- Theatrical release poster
- Directed by: K. S. Prakash Rao Singeetham Srinivasa Rao
- Screenplay by: Singeetham Srinivasa Rao
- Produced by: Jagarlamudi Radhakrishna Murthy
- Starring: Akkineni Nageswara Rao; Jayasudha; Tulasi;
- Music by: K. Chakravarthy
- Production company: Vishnu Priya Cine Combines
- Release date: 5 November 2022;
- Country: India
- Language: Telugu

= Pratibimbalu =

Pratibimbalu is a 2022 Indian Telugu-language romantic drama film directed by K. S. Prakash Rao and Singeetham Srinivasa Rao. The film stars Akkineni Nageswara Rao, Jayasudha, and Tulasi. Originally ready for release in 1980, the film was released after a forty year delay.

==Plot==

Sudha, a college student, is challenged by her friends to transform a flower-seller into a sophisticated man. While she accepts the challenge and educates him, Sudha eventually realises that the man was actually Dr. Ravi, who was pranking her. Sudha falls in love with Ravi but ends up marrying the groom suggested by her parents. Why she followed through with that decision forms the rest of the story.

== Cast ==
- Akkineni Nageswara Rao as Dr.
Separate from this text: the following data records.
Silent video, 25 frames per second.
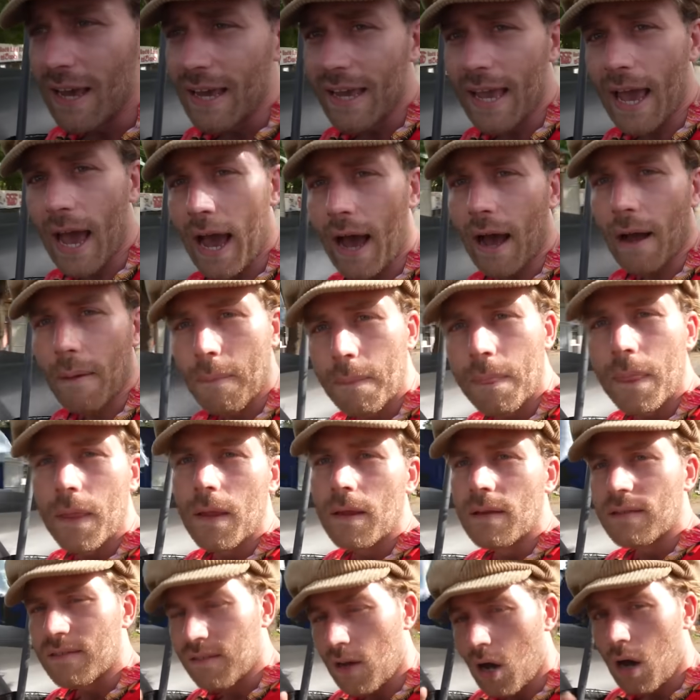yeah.
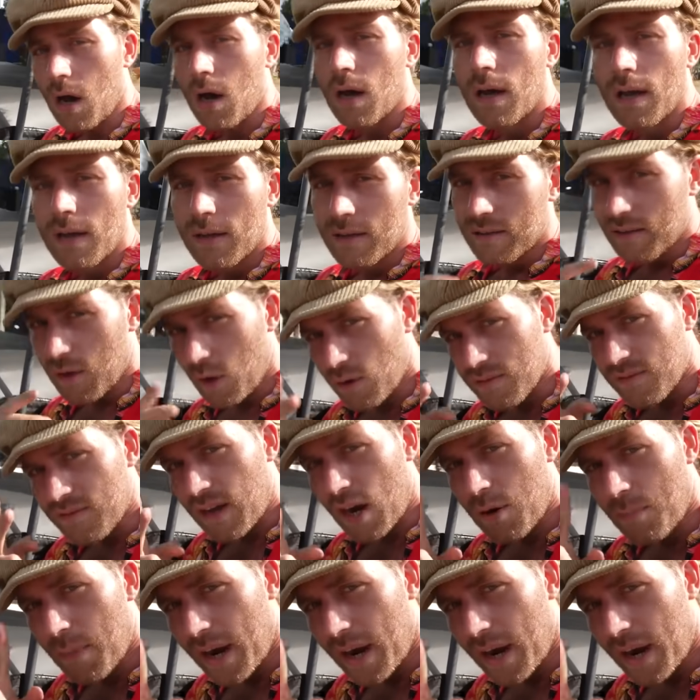So those are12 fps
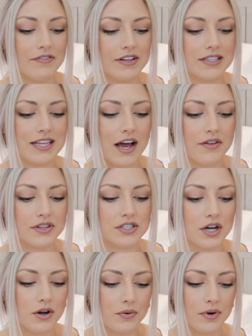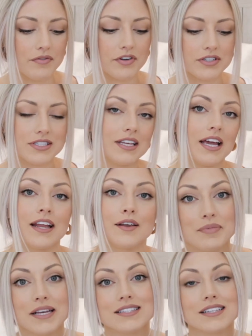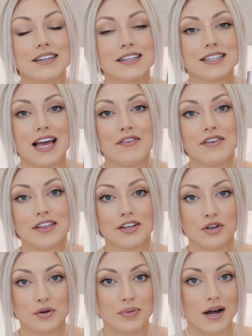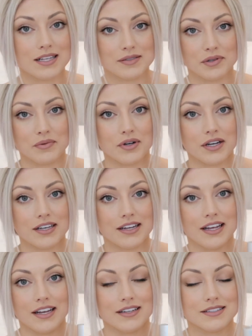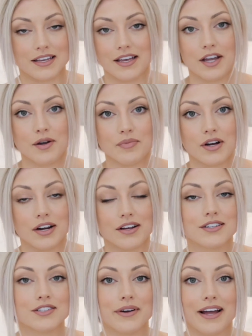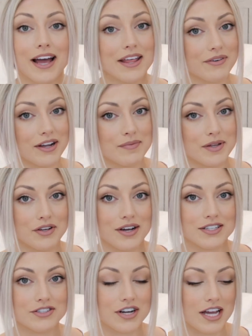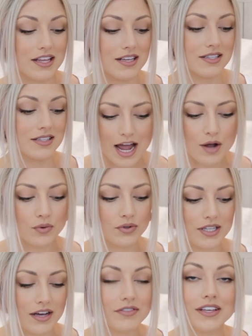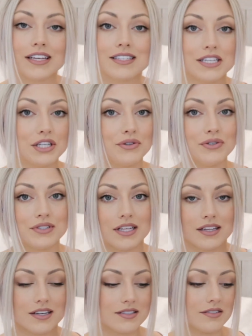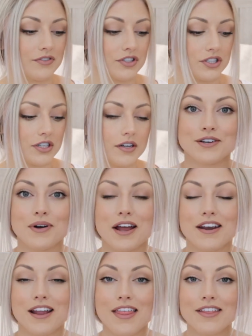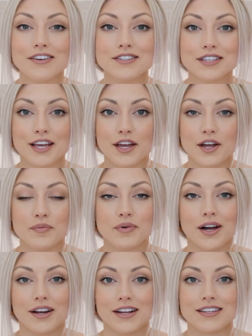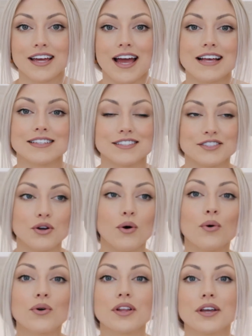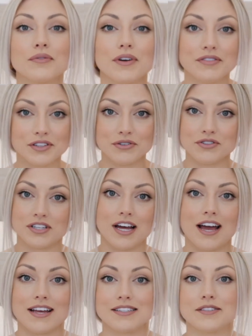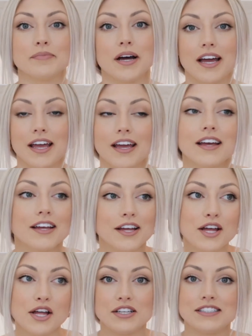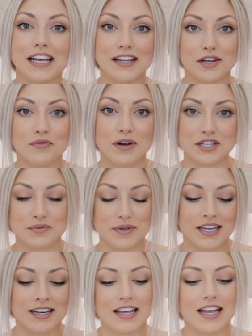evens out the tone of your skin. Basically, it's everything you could possibly want in a skincare product. So I highly recommend you guys try this. I will definitely continue using this for sure. So another skincare product that has totally revolutionized my daily regimen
Ravi
- Jayasudha
- Tulasi as Sudha
- Gummadi
- Annapurnamma
- Harish Kumar
- Kantha Rao

== Production ==
Production began in 1982 but was halted after Akkineni Nageswara Rao went to the United States for treatment after getting a heart attack. Although Nageswara Rao was insistent to complete the film two years later, the production of the film did not continue due to financial reasons.

== Soundtrack ==
The music was composed by K. Chakravarthy.

Track listing
| No. | Title | Singer(s) | Length |
|---|---|---|---|
| 1. | "Vandanamo Ragasudha Rasa Chandanamo Priya Vandanamo" | S. Janaki, P. Jayachandran |  |
| 2. | "Priya Swagatam Ide Neevu" | S. P. Balasubrahmanyam, P. Susheela |  |
| 3. | "Chirunavvu Nidanta Sigapuvvu Nadanta Jatna Kulikundamu" | S. P. Balasubrahmanyam, P Susheela |  |
| 4. | "Manisikoka Roopam Manisikoka Roopam" |  |  |
| 5. | "O Vidhi Enduki Natakam Endukila Markavi Jatakamu" | S. P. Balasubrahmanyam |  |
| 6. | "Kuddu Pettado" |  |  |

== Release and reception ==
The film was released on 5 November 2022 after being remastered in 2K HD resolution. Srivathsan Nadadhur from OTTPlay wrote, "Prathibimbaalu isn't the 'golden standard' among ANR's films though it remains extremely watchable due to the treatment and the performances. It's a film that'll be in the history books not for its quality but for the fact that someone had the conviction to release it in theatres 40 years after it was made".